• _Source records_

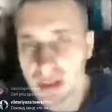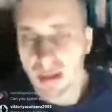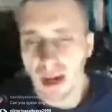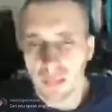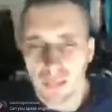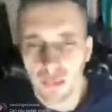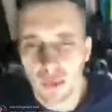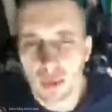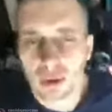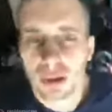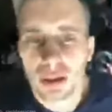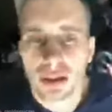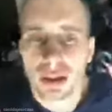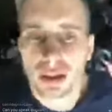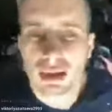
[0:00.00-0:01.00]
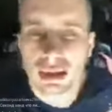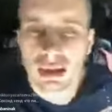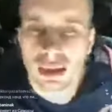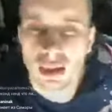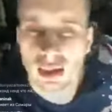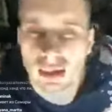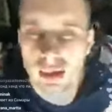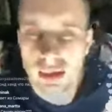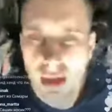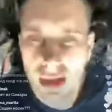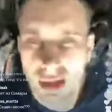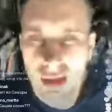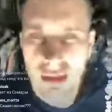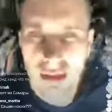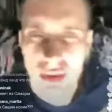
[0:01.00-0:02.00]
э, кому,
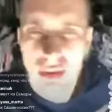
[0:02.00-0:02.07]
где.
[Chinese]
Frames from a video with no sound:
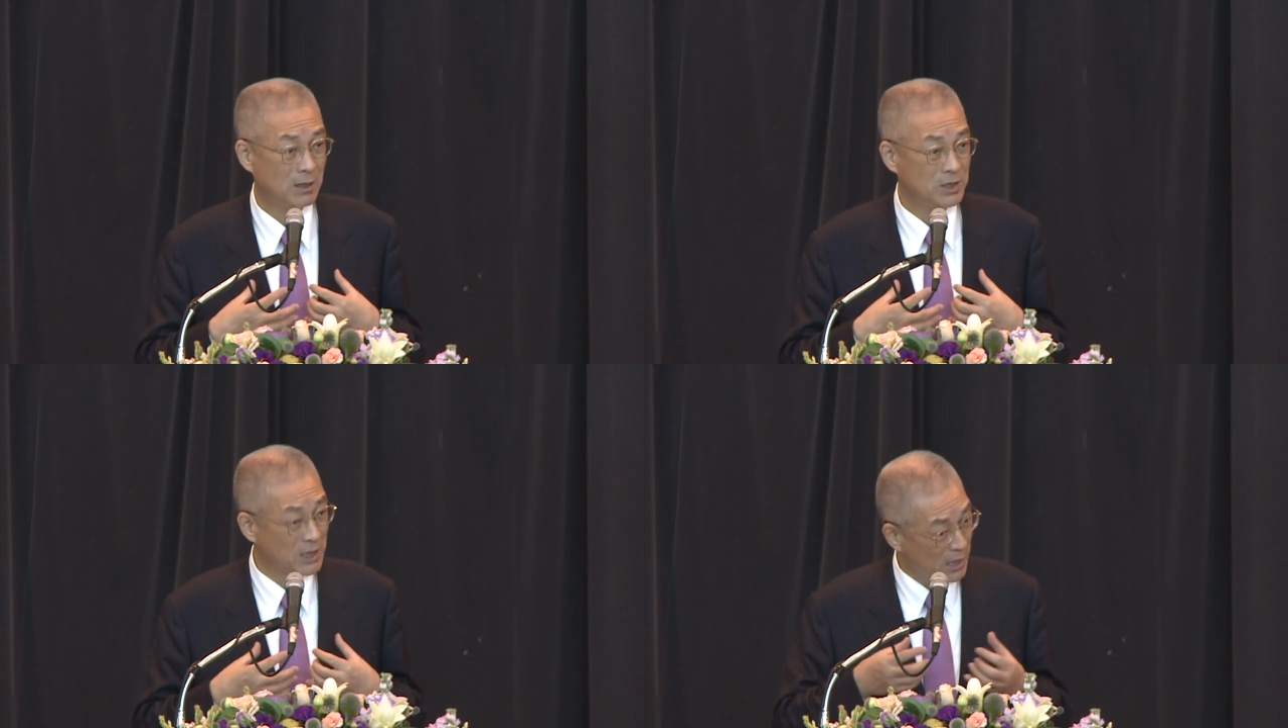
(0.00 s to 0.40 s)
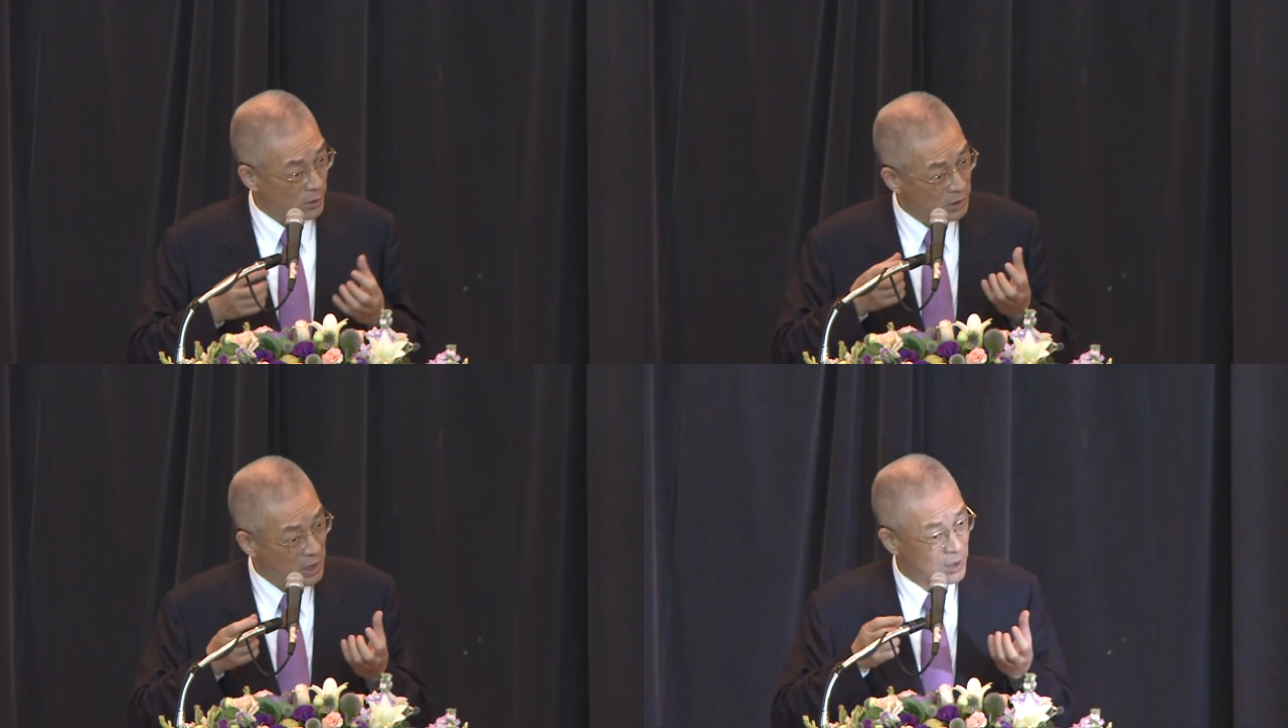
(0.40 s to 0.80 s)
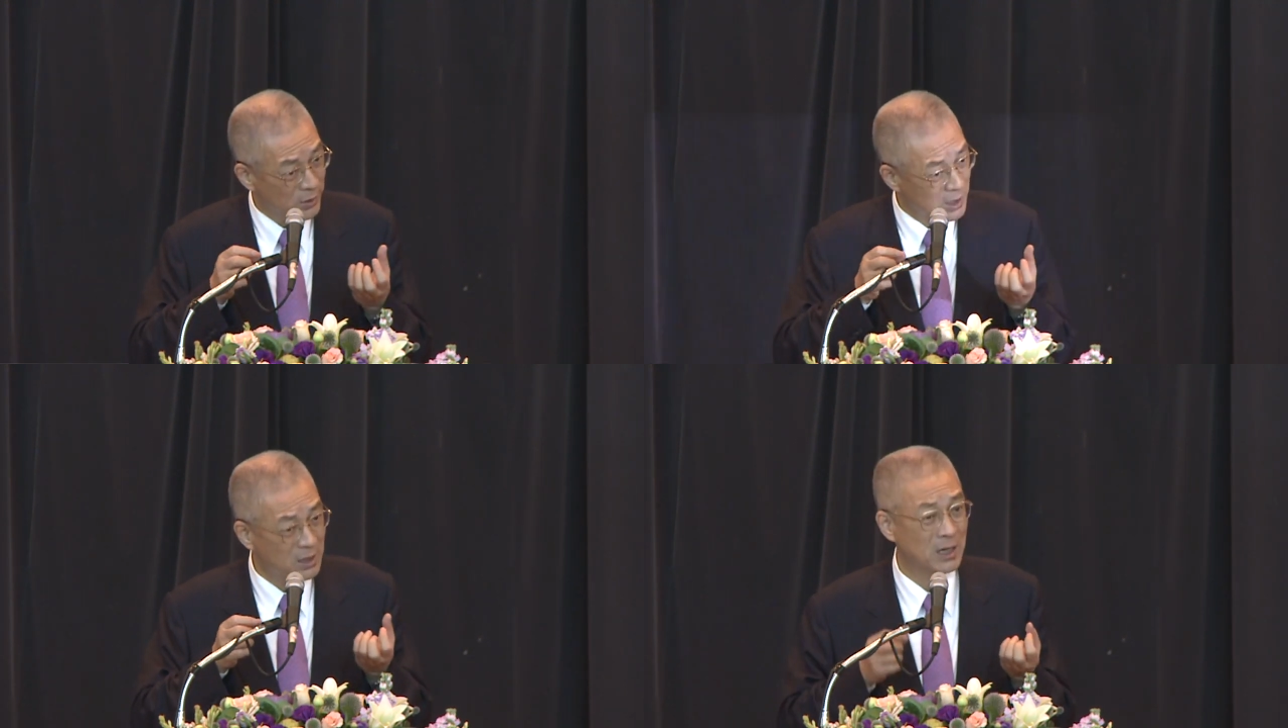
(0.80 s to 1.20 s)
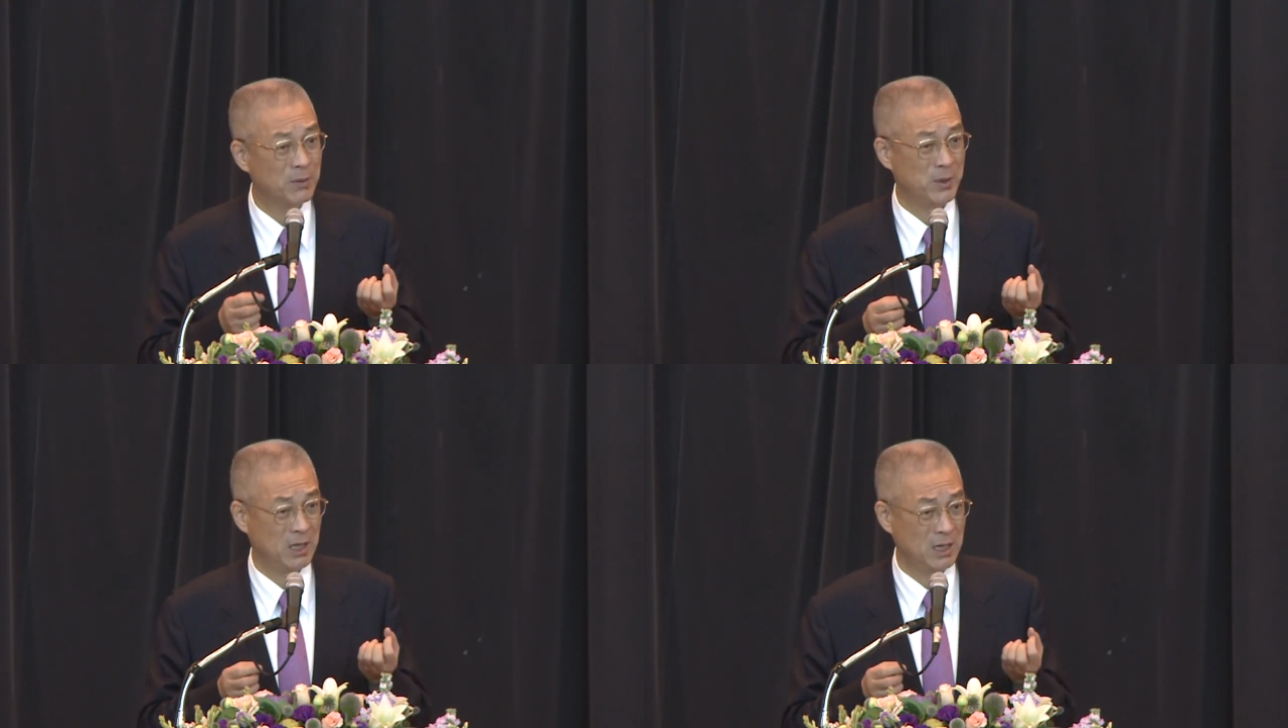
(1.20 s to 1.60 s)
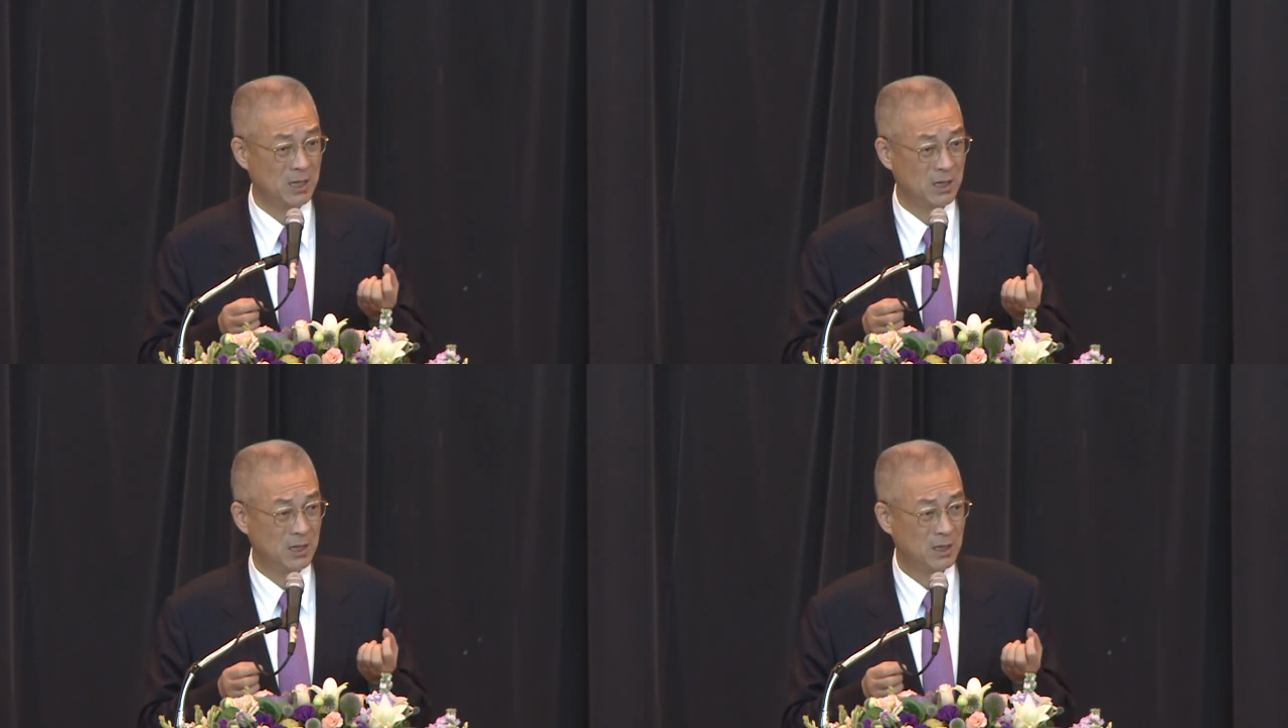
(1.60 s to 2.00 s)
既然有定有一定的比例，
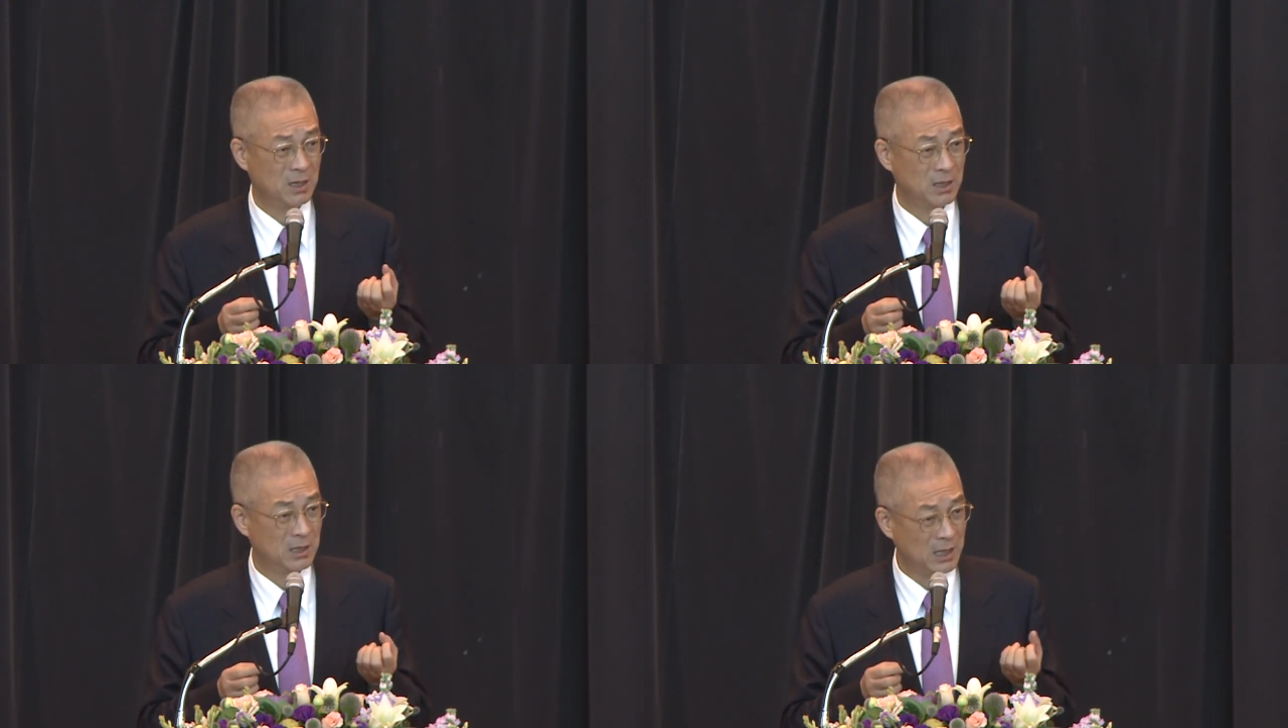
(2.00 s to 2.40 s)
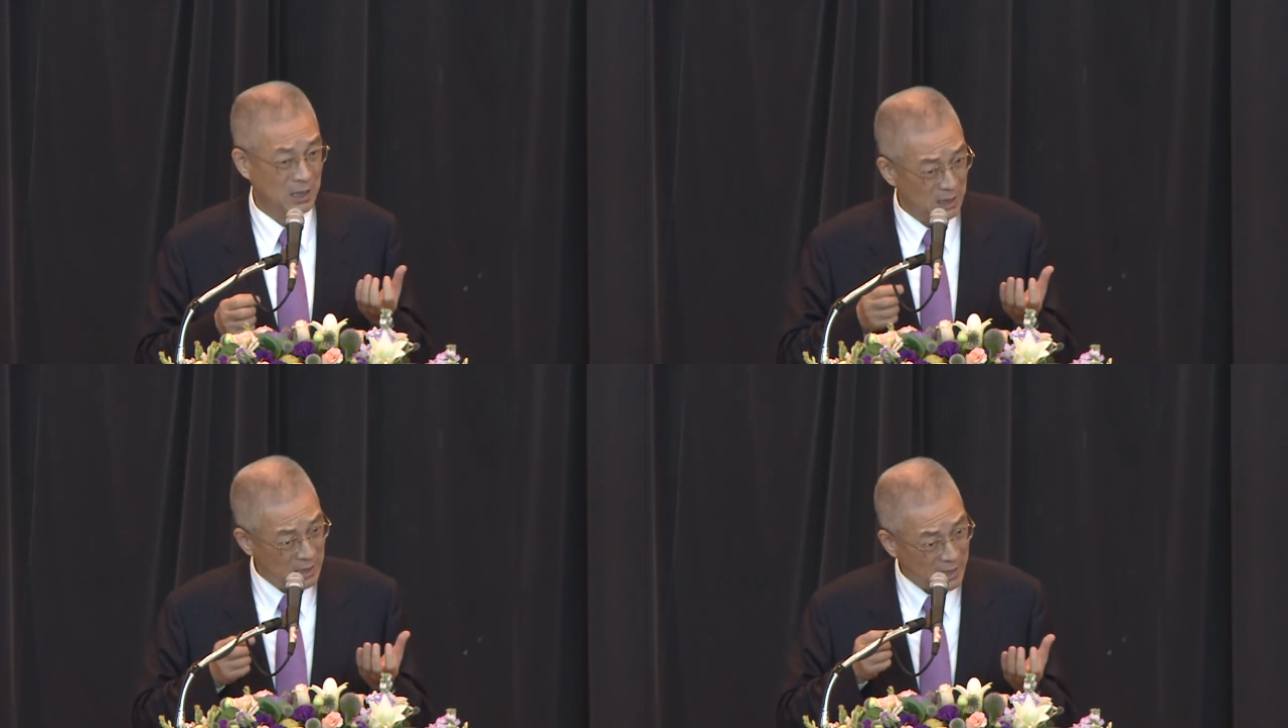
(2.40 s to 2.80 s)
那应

• _Assignment_
Copy out the data verbatim, with no pictures.

• _Solution to the exercise_
[0:00.00-0:01.00]
[0:01.00-0:02.00]
э, кому,
[0:02.00-0:02.07]
где.
[Chinese]
Frames from a video with no sound:
(0.00 s to 0.40 s)
(0.40 s to 0.80 s)
(0.80 s to 1.20 s)
(1.20 s to 1.60 s)
(1.60 s to 2.00 s)
既然有定有一定的比例，
(2.00 s to 2.40 s)
(2.40 s to 2.80 s)
那应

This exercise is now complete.